His works are often abstract or figurative variations on the female body, notable for their fluidity of form.

Drawing from a diverse range of sources, including works by Henry Moore, Jean Arp, and Constantin Brâncuși, Basbous worked with marble, bronze, and stone to express what he saw as the simple essence of the human form, divesting it any embellishments he considered frivolous or meaningless. His works also display the influence of Phoenician culture, Lebanese folk art, and Christian Maronite Church iconography.

== Biography ==
Basbous was born in the village of Rachana, Lebanon, the son of a Christian cleric.
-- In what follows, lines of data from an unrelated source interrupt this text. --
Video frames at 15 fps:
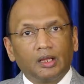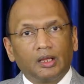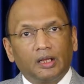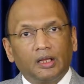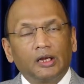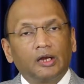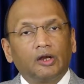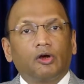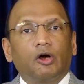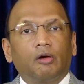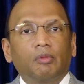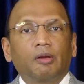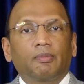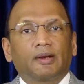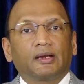In a
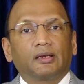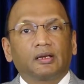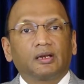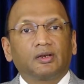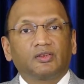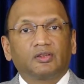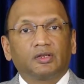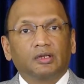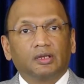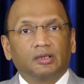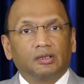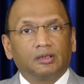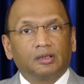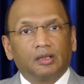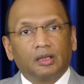normal pregnancy,
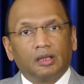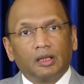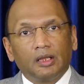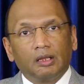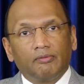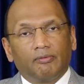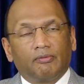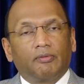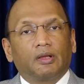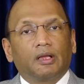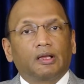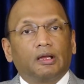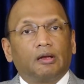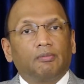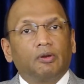if a
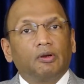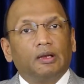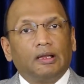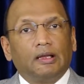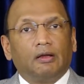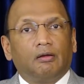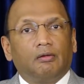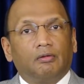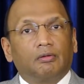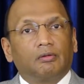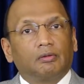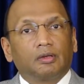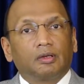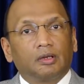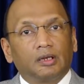couple have,
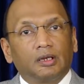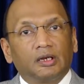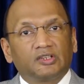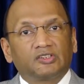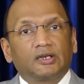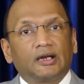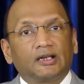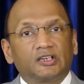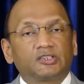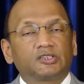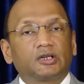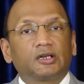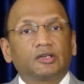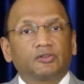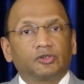in a
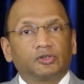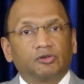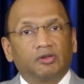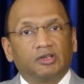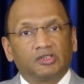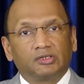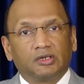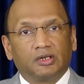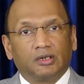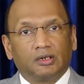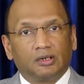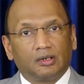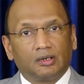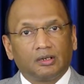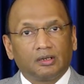statistical situation,
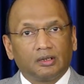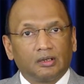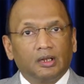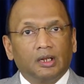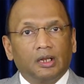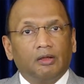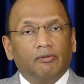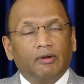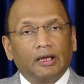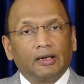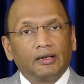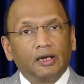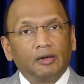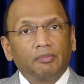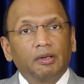if
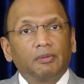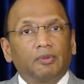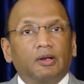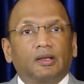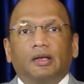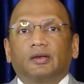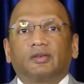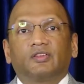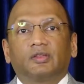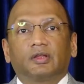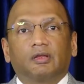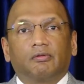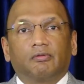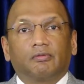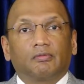100 people
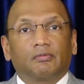conceive,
After a period working as a mason for a railroad company, he began carving sculptures depicting birds, reptiles, and the female nude, which was to become a recurring theme of his work.
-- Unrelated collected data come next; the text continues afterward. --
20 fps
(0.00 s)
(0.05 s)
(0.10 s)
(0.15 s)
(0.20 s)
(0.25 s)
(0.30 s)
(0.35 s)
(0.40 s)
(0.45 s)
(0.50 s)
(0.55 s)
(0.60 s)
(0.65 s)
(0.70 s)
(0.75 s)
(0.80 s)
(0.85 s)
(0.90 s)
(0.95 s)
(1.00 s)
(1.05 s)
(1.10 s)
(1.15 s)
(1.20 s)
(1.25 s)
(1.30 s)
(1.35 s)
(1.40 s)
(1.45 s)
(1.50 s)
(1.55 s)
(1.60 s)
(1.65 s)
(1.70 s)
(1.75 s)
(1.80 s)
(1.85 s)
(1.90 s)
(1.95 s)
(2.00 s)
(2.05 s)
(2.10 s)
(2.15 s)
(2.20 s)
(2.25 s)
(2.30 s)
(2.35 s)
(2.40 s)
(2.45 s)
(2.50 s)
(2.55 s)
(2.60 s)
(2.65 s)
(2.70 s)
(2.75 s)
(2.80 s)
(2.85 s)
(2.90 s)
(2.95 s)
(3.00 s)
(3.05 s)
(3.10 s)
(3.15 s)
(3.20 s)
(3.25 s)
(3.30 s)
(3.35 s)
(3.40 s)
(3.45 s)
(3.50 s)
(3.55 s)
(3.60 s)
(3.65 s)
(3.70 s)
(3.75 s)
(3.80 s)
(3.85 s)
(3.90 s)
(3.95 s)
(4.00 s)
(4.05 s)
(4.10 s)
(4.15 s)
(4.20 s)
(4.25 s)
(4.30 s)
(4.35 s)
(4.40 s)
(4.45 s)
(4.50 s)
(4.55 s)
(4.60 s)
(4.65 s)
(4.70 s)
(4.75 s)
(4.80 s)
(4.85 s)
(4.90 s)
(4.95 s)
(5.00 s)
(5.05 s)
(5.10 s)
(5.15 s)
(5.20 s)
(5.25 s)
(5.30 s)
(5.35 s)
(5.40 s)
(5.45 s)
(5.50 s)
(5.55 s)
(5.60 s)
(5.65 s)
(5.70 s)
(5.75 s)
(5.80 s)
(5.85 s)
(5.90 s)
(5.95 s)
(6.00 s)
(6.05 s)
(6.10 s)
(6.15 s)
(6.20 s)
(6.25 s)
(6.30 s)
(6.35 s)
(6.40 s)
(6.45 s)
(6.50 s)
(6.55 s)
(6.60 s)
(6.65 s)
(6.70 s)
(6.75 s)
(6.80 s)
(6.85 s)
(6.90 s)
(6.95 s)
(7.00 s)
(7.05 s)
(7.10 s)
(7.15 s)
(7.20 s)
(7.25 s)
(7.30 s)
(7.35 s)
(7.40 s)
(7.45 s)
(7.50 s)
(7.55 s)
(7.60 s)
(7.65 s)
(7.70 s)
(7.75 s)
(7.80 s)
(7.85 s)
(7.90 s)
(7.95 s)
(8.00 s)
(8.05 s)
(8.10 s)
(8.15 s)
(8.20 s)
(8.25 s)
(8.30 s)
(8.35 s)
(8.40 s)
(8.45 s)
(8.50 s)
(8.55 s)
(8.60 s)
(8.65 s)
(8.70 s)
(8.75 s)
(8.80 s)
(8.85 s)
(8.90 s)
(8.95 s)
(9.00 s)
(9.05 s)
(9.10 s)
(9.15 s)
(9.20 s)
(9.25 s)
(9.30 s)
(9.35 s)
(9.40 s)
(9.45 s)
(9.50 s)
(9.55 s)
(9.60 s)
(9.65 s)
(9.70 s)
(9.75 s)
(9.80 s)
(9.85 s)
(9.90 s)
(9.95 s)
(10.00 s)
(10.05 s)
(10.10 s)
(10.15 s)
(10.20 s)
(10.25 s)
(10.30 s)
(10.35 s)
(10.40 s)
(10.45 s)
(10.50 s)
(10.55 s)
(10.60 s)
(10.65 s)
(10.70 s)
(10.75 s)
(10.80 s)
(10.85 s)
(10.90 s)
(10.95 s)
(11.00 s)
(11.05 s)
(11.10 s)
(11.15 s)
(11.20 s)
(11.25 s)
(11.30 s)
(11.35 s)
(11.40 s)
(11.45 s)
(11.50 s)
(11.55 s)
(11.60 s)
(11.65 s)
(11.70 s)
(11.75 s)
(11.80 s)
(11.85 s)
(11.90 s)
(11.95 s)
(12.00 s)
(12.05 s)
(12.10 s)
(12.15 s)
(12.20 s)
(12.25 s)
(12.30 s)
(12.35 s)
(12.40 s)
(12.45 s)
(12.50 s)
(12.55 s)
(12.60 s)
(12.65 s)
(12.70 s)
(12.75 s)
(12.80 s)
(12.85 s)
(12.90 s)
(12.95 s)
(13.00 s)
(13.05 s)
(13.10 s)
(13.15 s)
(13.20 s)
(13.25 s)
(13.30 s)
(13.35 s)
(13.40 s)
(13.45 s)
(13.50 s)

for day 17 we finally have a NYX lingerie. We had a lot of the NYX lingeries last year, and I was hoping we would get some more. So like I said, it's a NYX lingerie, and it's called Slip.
Basbous gave his first exhibition in 1958 at the Alecco Saab Gallery in Beirut. By 1960, aided by a scholarship from the French government, he was studying under the sculptor René Collmarini at L’Ecole Nationale des Beaux-Artes de Paris. The following year works by Basbous were exhibited in the International Sculpture Exhibition at the Musée Rodin in Paris.
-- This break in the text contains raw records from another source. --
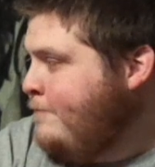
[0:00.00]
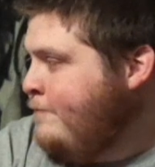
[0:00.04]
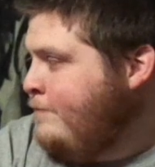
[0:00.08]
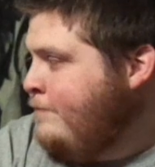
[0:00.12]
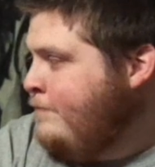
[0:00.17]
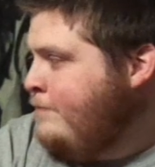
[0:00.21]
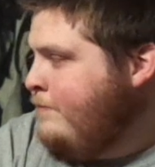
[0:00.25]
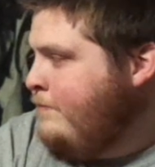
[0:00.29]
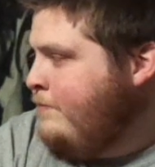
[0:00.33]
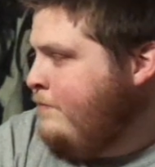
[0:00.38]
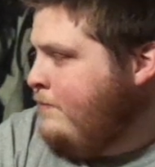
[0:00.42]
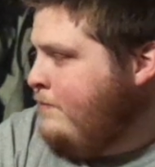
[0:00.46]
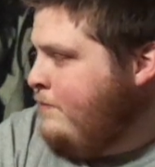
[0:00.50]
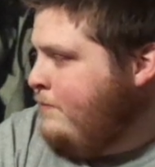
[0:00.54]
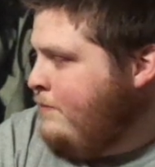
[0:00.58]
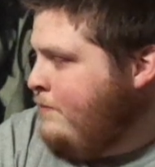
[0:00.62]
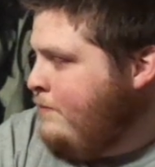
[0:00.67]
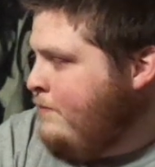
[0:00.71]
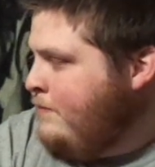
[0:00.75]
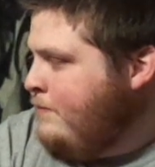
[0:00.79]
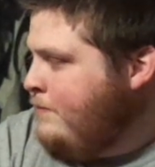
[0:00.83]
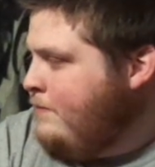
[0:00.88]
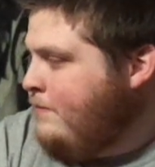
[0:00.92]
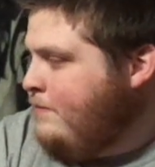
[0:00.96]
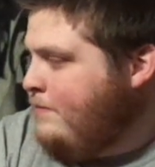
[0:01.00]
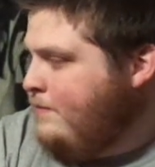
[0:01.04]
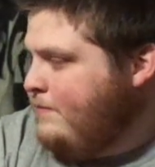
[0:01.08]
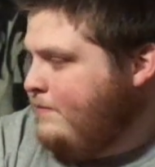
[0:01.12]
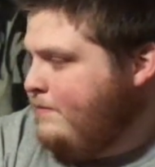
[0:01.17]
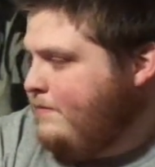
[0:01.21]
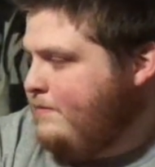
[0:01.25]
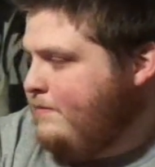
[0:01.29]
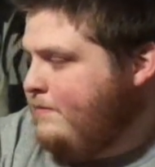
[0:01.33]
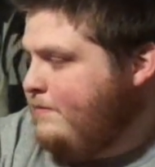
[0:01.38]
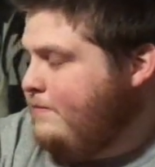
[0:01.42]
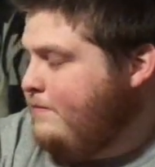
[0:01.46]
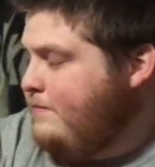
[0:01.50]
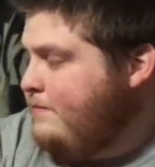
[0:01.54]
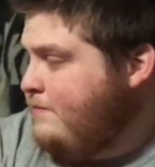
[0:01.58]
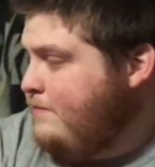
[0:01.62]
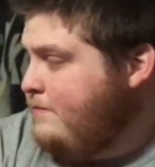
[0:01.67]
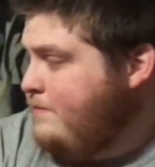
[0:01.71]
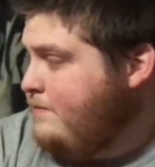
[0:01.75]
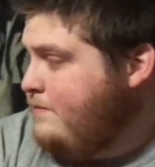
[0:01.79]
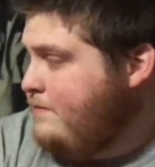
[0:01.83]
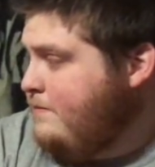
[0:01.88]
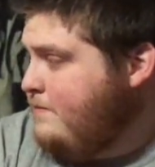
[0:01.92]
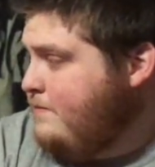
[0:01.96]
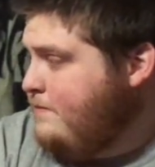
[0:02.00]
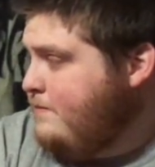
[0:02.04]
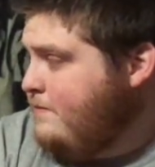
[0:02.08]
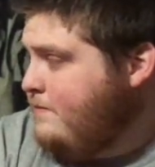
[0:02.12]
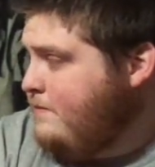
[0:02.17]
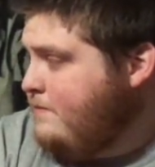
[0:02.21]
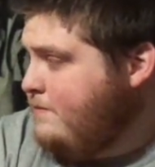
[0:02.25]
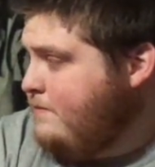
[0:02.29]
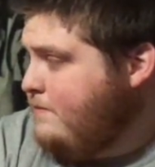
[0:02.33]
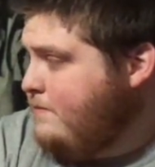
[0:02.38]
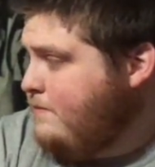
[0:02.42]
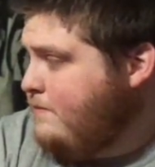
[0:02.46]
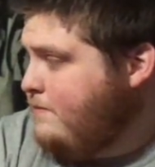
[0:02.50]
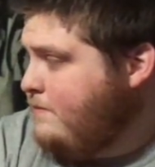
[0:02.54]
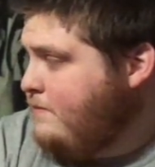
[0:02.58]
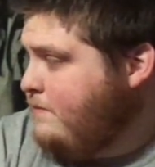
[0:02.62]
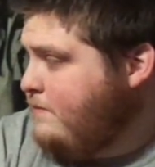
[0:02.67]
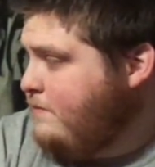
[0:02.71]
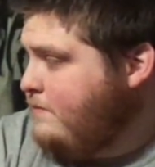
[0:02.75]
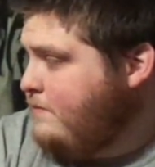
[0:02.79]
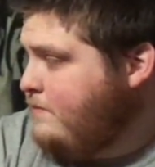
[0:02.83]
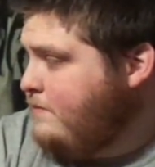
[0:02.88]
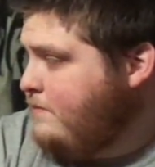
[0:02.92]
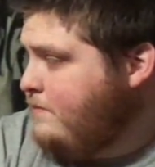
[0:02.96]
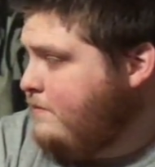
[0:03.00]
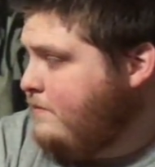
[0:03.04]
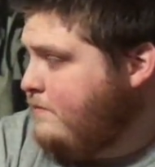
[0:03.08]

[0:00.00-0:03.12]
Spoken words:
[no speech]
Basbous visited Henry Moore’s studio in 1972, a year in which modernist public sculptures were unveiled all over Britain. Impressed by the British government’s support for the arts, he prevailed upon his own government to follow Britain’s example, taking the initiative himself by establishing his birthplace Rachana as an open-air sculpture park. From 1994 to 2004 he hosted the International Symposium of Sculpture at Rachana, where sculptors from all over the world were invited to work and exhibit. The park is today a UNESCO site.